Cuneiform Writing. Dr Peter Damerow, a specialist in Sumerian cuneiform at the Max Planck Institute for the History of Science in Berlin, said, ‘It is likely that there were mutual influences of writing systems around the world. However, their great variety now shows that the development of writing, once initiated, attains a considerable degree of independence and flexibility to adapt to specific characteristics of the sounds of the language to be represented.' Not that he accepts the conventional view that writing started as a representation of words by pictures. New studies of early Sumerian writing, he said, challenge this interpretation. The structures of this earliest writing did not, for example, match the structure of spoken language, dealing mainly in lists and categories rather than in sentences and narrative. For at least two decades, Dr Denise Schmandt-Besserat, a University of Texas archaeologist, has argued that the first writing grew directly out of a system practised by Sumerian accountants. They used clay tokens, each one shaped to represent a jar of oil, a container of grain or a particular kind of livestock. These tokens were sealed inside clay spheres, and then the number and type of tokens inside was recorded on the outside using impressions
resembling the tokens. Eventually, the token impressions were replaced with inscribed signs, and writing had been invented.
Though Dr Schmandt-Besserat has won much support, some linguists question her thesis, and others, like Dr Pittman, think it too narrow. They emphasise that pictorial representation and writing evolved
together. ‘There's no question that the token system is a forerunner of writing’ Dr Pittman said, ‘but I have an argument with her evidence for a link between tokens and signs, and she doesn’t open up the process to include picture making.'
Dr Schmandt Besserat vigorously defended her ideas. 'My colleagues say that pictures were the beginning of writing,’ she said, ‘but show me a single picture that becomes a sign in writing. They say that designs on pottery were the beginning of writing, but show me a single sign of writing you can trace back to a pot — it doesn’t exist’. In its first 500 years, she asserted, cuneiform writing was used almost solely for recording economic information, and after that its uses multiplied and broadened.

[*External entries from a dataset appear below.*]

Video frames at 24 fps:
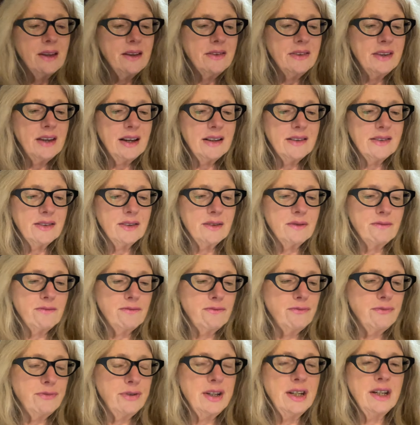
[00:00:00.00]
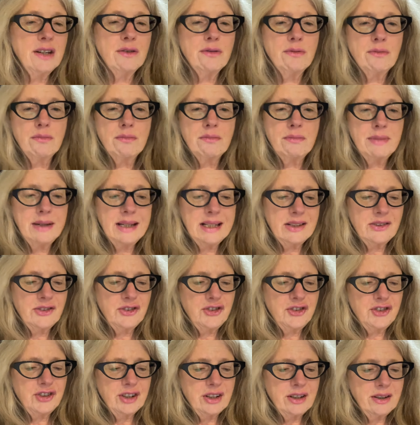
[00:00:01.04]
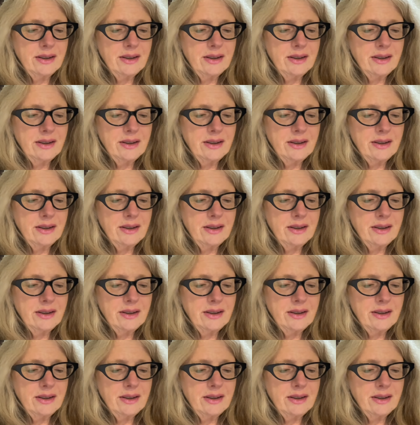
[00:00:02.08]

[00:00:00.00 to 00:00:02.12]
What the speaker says: That's a real mixture.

Yet other scholars have advanced different ideas Dr Piotr Michalowski, Professor of Near East Civilizations at the University of Michigan, said that the proto—writing of Sumerian Uruk was ‘so radically different as to be a complete break with the past'. It no doubt served, he said, to store and communicate information, but also became a new instrument of power.
Some scholars noted that the origins of writing may not always have been in economics. In Egypt, most early writing is high on monuments or deep in tombs. In this case, said Dr Pascal Vernus from a university in Paris, early writing was less administrative than sacred. It seems that the only certainty in this field is that many questions remain to be answered.